[Stored data]
-=-=-=-=-

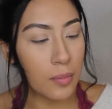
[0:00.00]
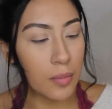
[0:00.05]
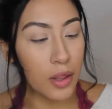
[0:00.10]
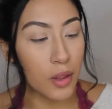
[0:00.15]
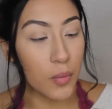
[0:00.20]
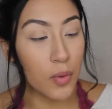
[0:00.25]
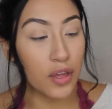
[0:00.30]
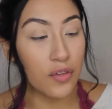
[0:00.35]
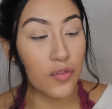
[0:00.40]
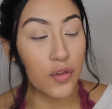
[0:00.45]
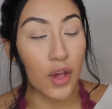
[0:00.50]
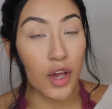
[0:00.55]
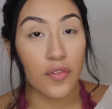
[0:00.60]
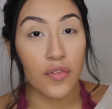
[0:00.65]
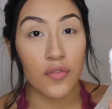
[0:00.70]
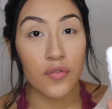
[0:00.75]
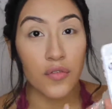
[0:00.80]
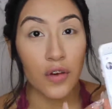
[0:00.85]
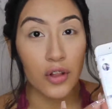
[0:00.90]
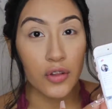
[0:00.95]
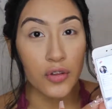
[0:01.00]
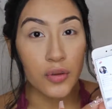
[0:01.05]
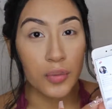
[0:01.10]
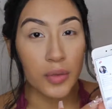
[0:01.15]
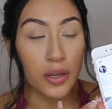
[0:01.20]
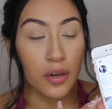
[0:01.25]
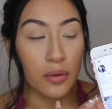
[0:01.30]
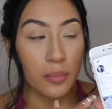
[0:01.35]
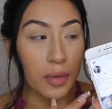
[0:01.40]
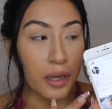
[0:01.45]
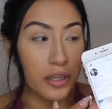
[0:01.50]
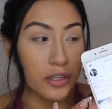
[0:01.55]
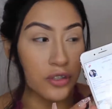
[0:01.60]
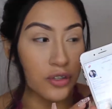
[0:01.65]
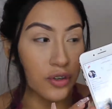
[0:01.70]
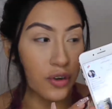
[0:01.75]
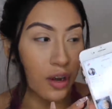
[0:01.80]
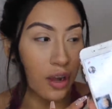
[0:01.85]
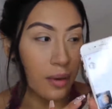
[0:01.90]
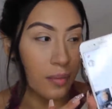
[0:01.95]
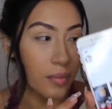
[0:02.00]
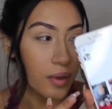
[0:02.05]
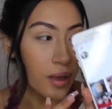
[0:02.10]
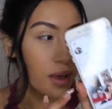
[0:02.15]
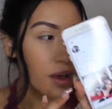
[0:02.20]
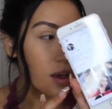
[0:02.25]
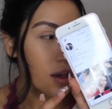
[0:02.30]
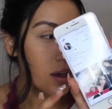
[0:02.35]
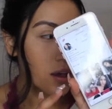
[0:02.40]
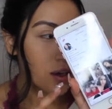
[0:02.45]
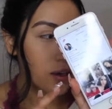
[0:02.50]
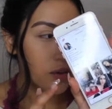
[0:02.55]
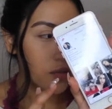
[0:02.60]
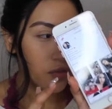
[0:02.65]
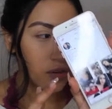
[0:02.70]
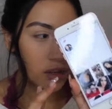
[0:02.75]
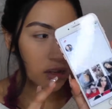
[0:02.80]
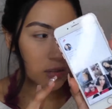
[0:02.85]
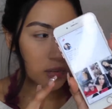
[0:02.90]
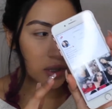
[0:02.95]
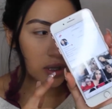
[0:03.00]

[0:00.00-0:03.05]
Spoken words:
By the way, if you haven't followed me on my Instagram, follow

-=-=-=-=-

## What is being asked
Write out the records above exactly as they appear, leaving out any pictures.

## Output of the exercise
[0:00.00]
[0:00.05]
[0:00.10]
[0:00.15]
[0:00.20]
[0:00.25]
[0:00.30]
[0:00.35]
[0:00.40]
[0:00.45]
[0:00.50]
[0:00.55]
[0:00.60]
[0:00.65]
[0:00.70]
[0:00.75]
[0:00.80]
[0:00.85]
[0:00.90]
[0:00.95]
[0:01.00]
[0:01.05]
[0:01.10]
[0:01.15]
[0:01.20]
[0:01.25]
[0:01.30]
[0:01.35]
[0:01.40]
[0:01.45]
[0:01.50]
[0:01.55]
[0:01.60]
[0:01.65]
[0:01.70]
[0:01.75]
[0:01.80]
[0:01.85]
[0:01.90]
[0:01.95]
[0:02.00]
[0:02.05]
[0:02.10]
[0:02.15]
[0:02.20]
[0:02.25]
[0:02.30]
[0:02.35]
[0:02.40]
[0:02.45]
[0:02.50]
[0:02.55]
[0:02.60]
[0:02.65]
[0:02.70]
[0:02.75]
[0:02.80]
[0:02.85]
[0:02.90]
[0:02.95]
[0:03.00]

[0:00.00-0:03.05]
Spoken words:
By the way, if you haven't followed me on my Instagram, follow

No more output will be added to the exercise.